WORK TO BE COMPLETED: Below is a listing; transcribe it exactly but without any images.

■ ■ ■ ■

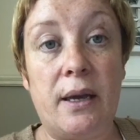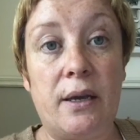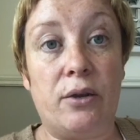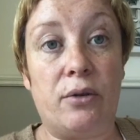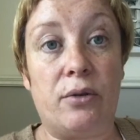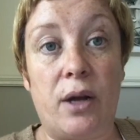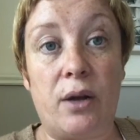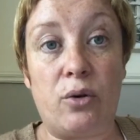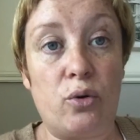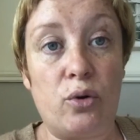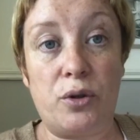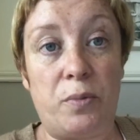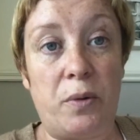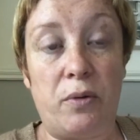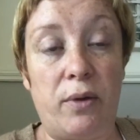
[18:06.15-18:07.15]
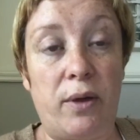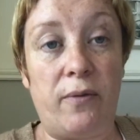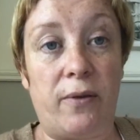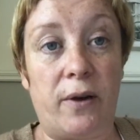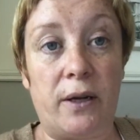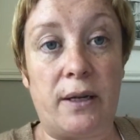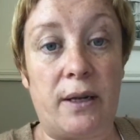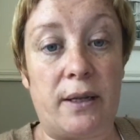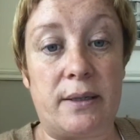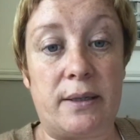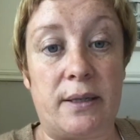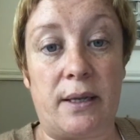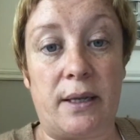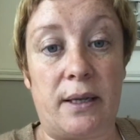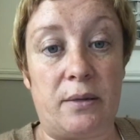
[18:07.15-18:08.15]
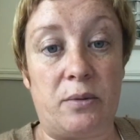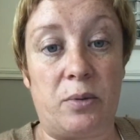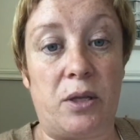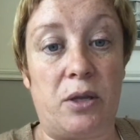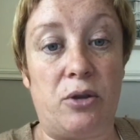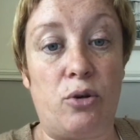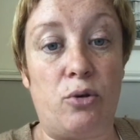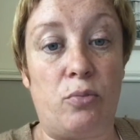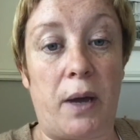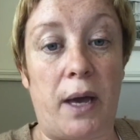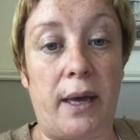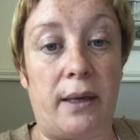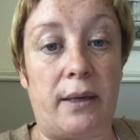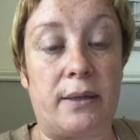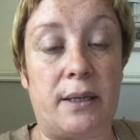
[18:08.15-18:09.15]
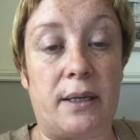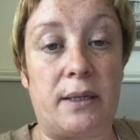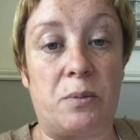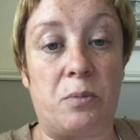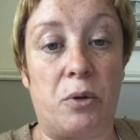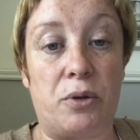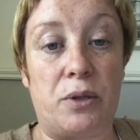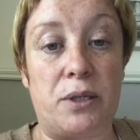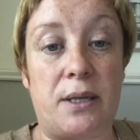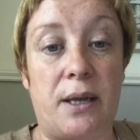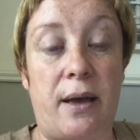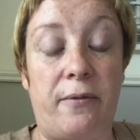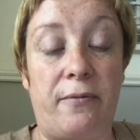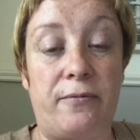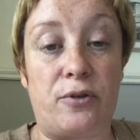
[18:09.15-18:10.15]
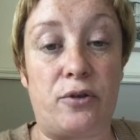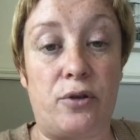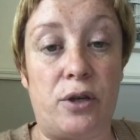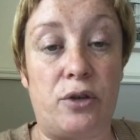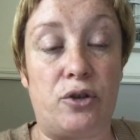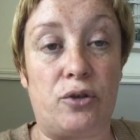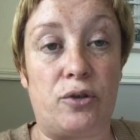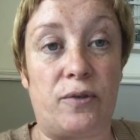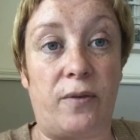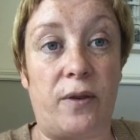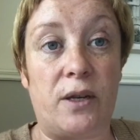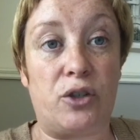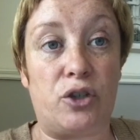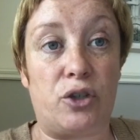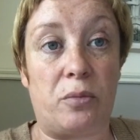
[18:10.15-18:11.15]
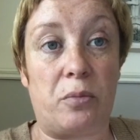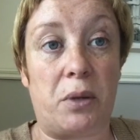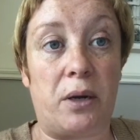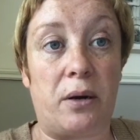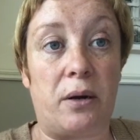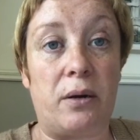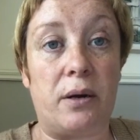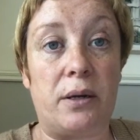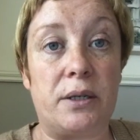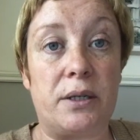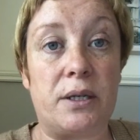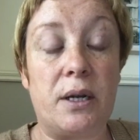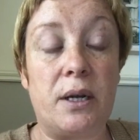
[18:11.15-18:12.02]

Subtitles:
You're not going to be refinancing things with a new bank 6 months after you just finished them in Ireland.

■ ■ ■ ■

ANSWER TO THE EXERCISE:
[18:06.15-18:07.15]
[18:07.15-18:08.15]
[18:08.15-18:09.15]
[18:09.15-18:10.15]
[18:10.15-18:11.15]
[18:11.15-18:12.02]

Subtitles:
You're not going to be refinancing things with a new bank 6 months after you just finished them in Ireland.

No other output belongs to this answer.